▶
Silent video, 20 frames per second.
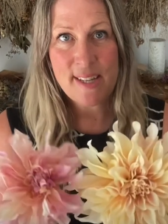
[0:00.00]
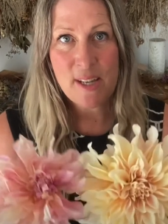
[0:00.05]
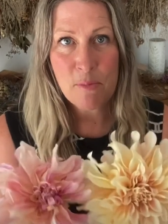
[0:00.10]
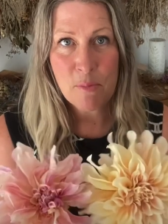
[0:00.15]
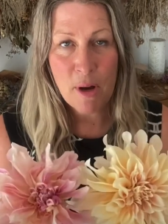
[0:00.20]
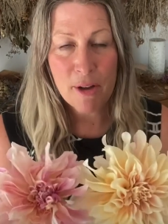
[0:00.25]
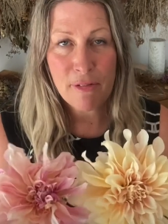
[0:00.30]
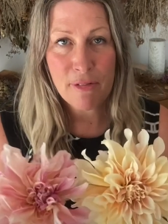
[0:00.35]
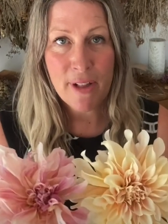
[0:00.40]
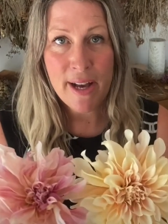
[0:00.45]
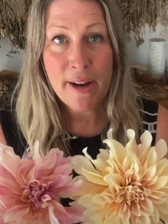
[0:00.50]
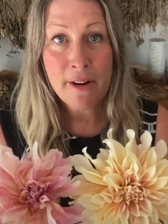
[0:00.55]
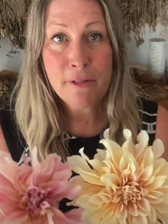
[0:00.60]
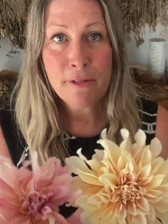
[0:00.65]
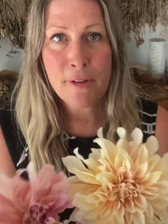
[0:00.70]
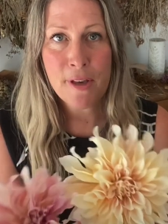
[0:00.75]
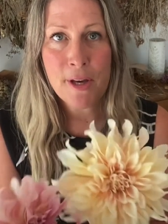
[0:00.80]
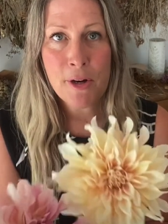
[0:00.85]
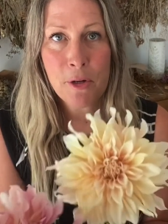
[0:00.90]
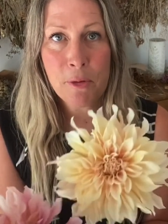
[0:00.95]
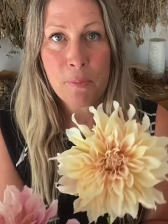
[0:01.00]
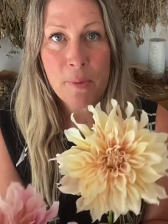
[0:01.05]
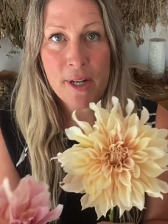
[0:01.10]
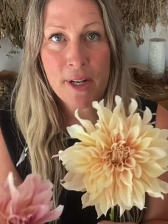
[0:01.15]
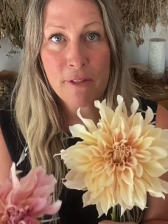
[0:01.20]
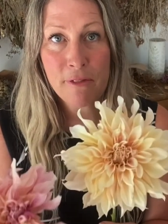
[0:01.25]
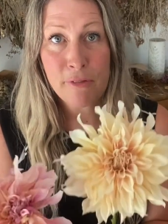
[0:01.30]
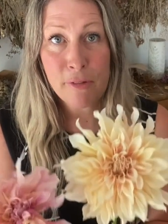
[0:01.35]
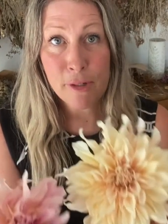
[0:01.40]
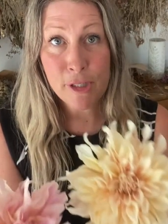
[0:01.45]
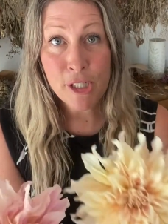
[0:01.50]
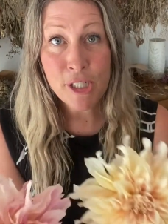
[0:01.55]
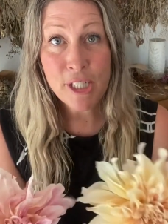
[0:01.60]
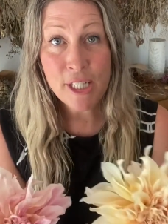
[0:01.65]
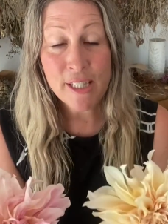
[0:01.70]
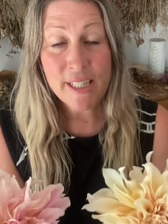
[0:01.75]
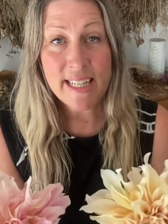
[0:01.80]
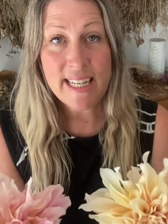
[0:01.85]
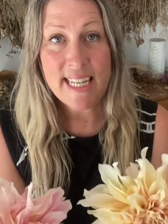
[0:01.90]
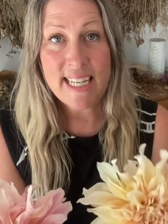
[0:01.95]
in my flower field, but
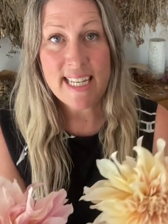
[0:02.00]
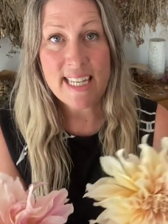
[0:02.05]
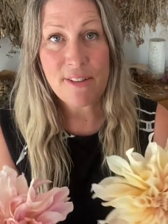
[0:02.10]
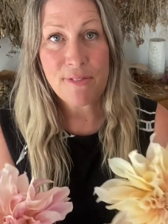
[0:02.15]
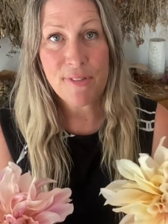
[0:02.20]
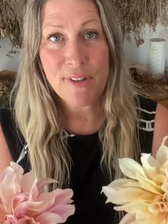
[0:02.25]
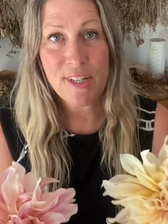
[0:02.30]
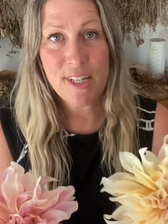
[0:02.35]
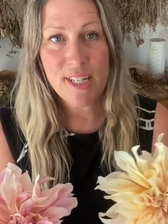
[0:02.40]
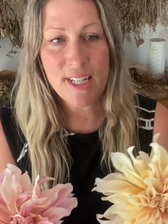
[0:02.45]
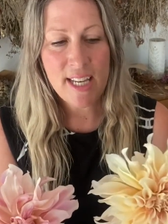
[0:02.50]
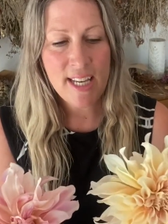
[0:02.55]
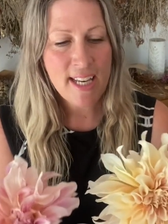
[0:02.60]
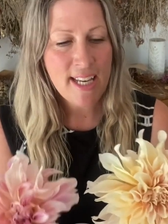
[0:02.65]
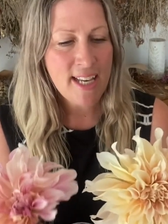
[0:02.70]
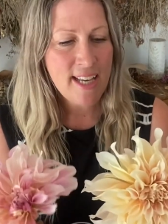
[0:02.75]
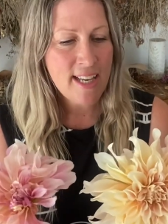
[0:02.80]
unfortunately, given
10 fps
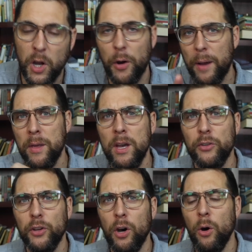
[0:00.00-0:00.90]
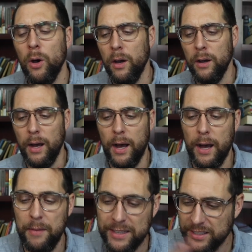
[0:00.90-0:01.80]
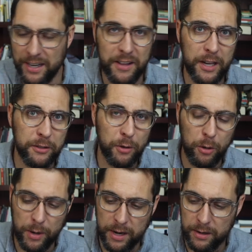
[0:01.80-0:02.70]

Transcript: Okay, so uh, that's kind of the intro, right?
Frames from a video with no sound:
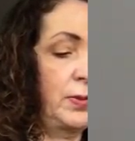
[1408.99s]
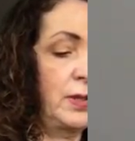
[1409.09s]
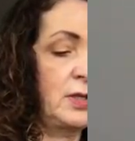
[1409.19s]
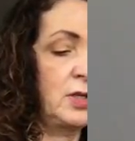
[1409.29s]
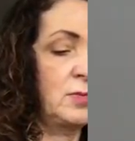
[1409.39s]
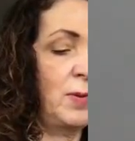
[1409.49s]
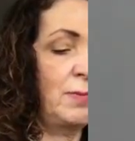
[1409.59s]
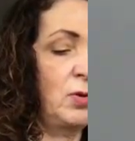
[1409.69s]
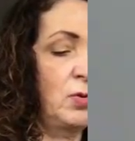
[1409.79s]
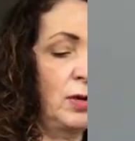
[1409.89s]
This is my
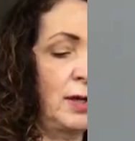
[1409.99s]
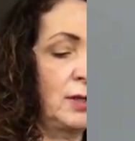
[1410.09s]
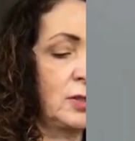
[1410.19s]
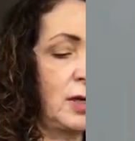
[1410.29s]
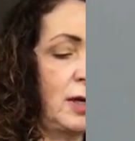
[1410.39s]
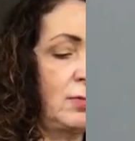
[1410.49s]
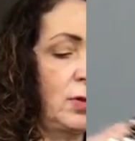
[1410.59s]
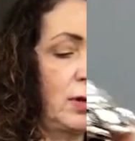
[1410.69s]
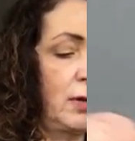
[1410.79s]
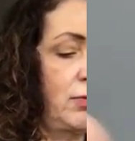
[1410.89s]
mutilated side
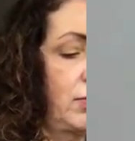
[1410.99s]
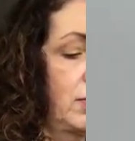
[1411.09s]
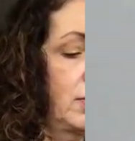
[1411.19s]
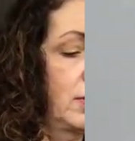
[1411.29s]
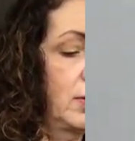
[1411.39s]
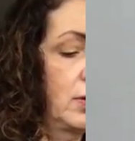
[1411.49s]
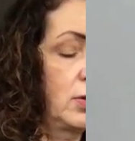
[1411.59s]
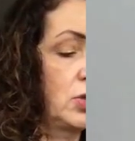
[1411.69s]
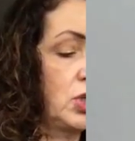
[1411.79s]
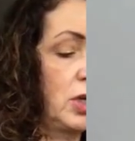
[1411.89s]
where I
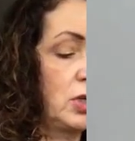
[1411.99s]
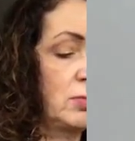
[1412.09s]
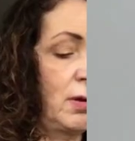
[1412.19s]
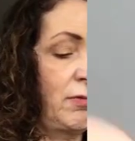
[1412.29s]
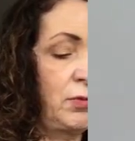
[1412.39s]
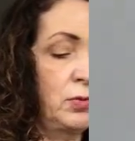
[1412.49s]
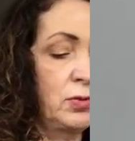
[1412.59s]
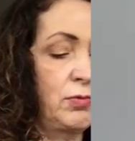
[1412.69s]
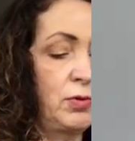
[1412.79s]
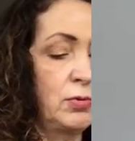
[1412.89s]
changed my folds a
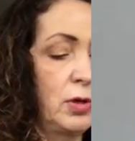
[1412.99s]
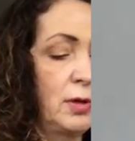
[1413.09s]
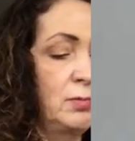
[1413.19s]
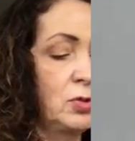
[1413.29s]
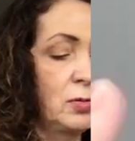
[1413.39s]
few times.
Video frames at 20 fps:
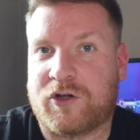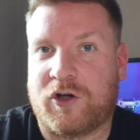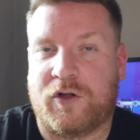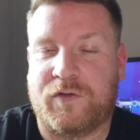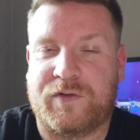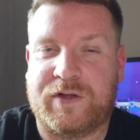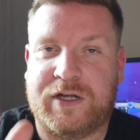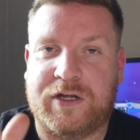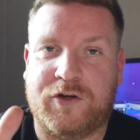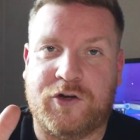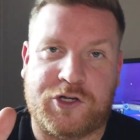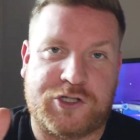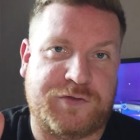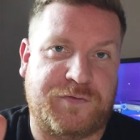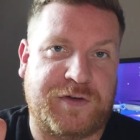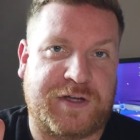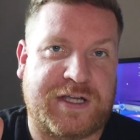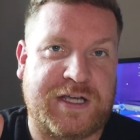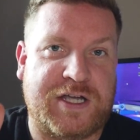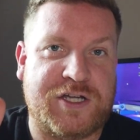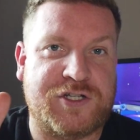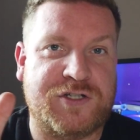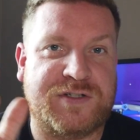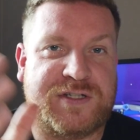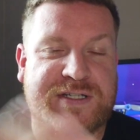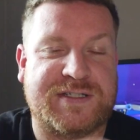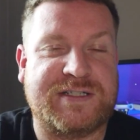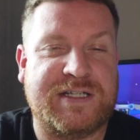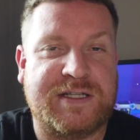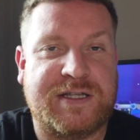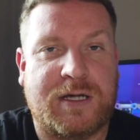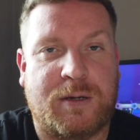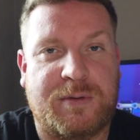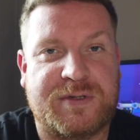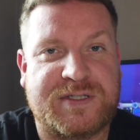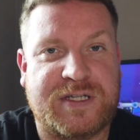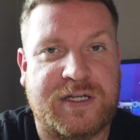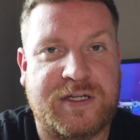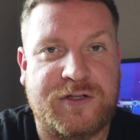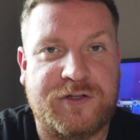got the notification to say there
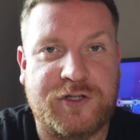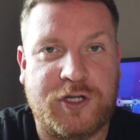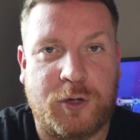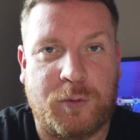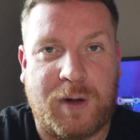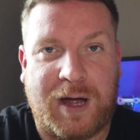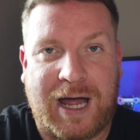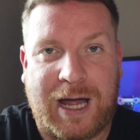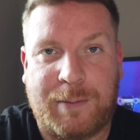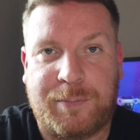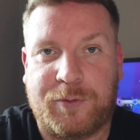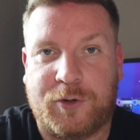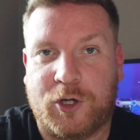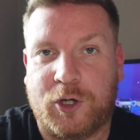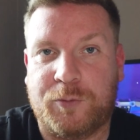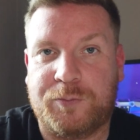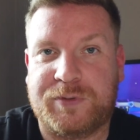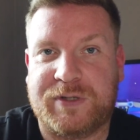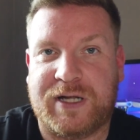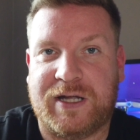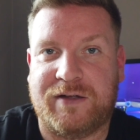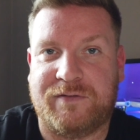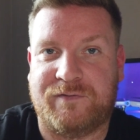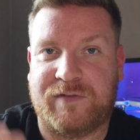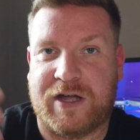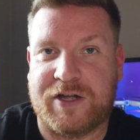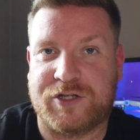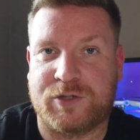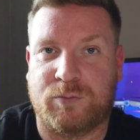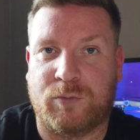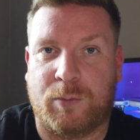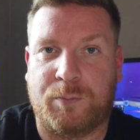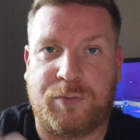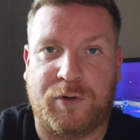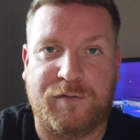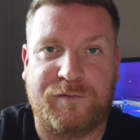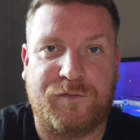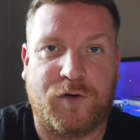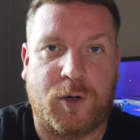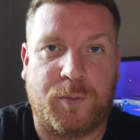was a new app update, version
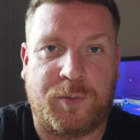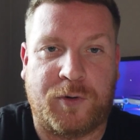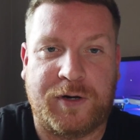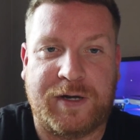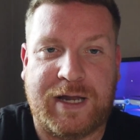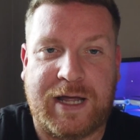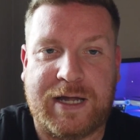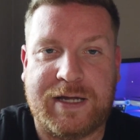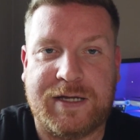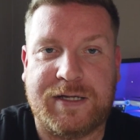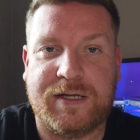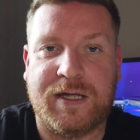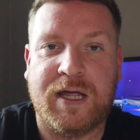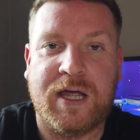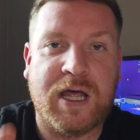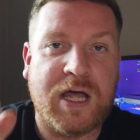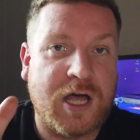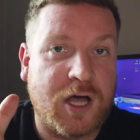1.4.8,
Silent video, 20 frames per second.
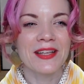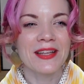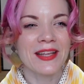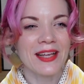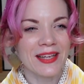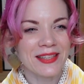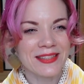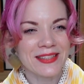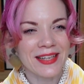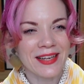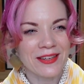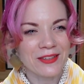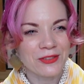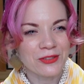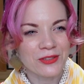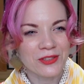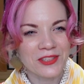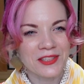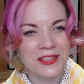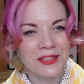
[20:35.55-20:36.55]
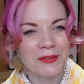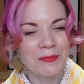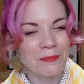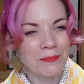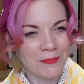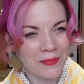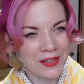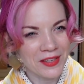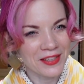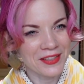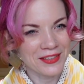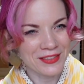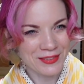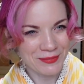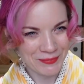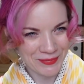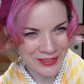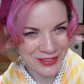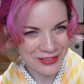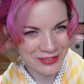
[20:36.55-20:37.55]
That's actually my
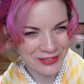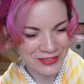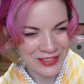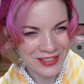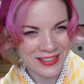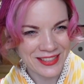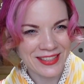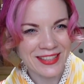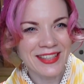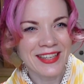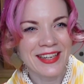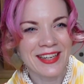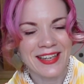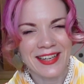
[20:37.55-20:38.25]
specialty,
◀
Task objective:
Give back the whole listing exactly as it stands. Drop every picture.

Exercise solution:
Silent video, 20 frames per second.
[0:00.00]
[0:00.05]
[0:00.10]
[0:00.15]
[0:00.20]
[0:00.25]
[0:00.30]
[0:00.35]
[0:00.40]
[0:00.45]
[0:00.50]
[0:00.55]
[0:00.60]
[0:00.65]
[0:00.70]
[0:00.75]
[0:00.80]
[0:00.85]
[0:00.90]
[0:00.95]
[0:01.00]
[0:01.05]
[0:01.10]
[0:01.15]
[0:01.20]
[0:01.25]
[0:01.30]
[0:01.35]
[0:01.40]
[0:01.45]
[0:01.50]
[0:01.55]
[0:01.60]
[0:01.65]
[0:01.70]
[0:01.75]
[0:01.80]
[0:01.85]
[0:01.90]
[0:01.95]
in my flower field, but
[0:02.00]
[0:02.05]
[0:02.10]
[0:02.15]
[0:02.20]
[0:02.25]
[0:02.30]
[0:02.35]
[0:02.40]
[0:02.45]
[0:02.50]
[0:02.55]
[0:02.60]
[0:02.65]
[0:02.70]
[0:02.75]
[0:02.80]
unfortunately, given
10 fps
[0:00.00-0:00.90]
[0:00.90-0:01.80]
[0:01.80-0:02.70]

Transcript: Okay, so uh, that's kind of the intro, right?
Frames from a video with no sound:
[1408.99s]
[1409.09s]
[1409.19s]
[1409.29s]
[1409.39s]
[1409.49s]
[1409.59s]
[1409.69s]
[1409.79s]
[1409.89s]
This is my
[1409.99s]
[1410.09s]
[1410.19s]
[1410.29s]
[1410.39s]
[1410.49s]
[1410.59s]
[1410.69s]
[1410.79s]
[1410.89s]
mutilated side
[1410.99s]
[1411.09s]
[1411.19s]
[1411.29s]
[1411.39s]
[1411.49s]
[1411.59s]
[1411.69s]
[1411.79s]
[1411.89s]
where I
[1411.99s]
[1412.09s]
[1412.19s]
[1412.29s]
[1412.39s]
[1412.49s]
[1412.59s]
[1412.69s]
[1412.79s]
[1412.89s]
changed my folds a
[1412.99s]
[1413.09s]
[1413.19s]
[1413.29s]
[1413.39s]
few times.
Video frames at 20 fps:
got the notification to say there
was a new app update, version
1.4.8,
Silent video, 20 frames per second.
[20:35.55-20:36.55]
[20:36.55-20:37.55]
That's actually my
[20:37.55-20:38.25]
specialty,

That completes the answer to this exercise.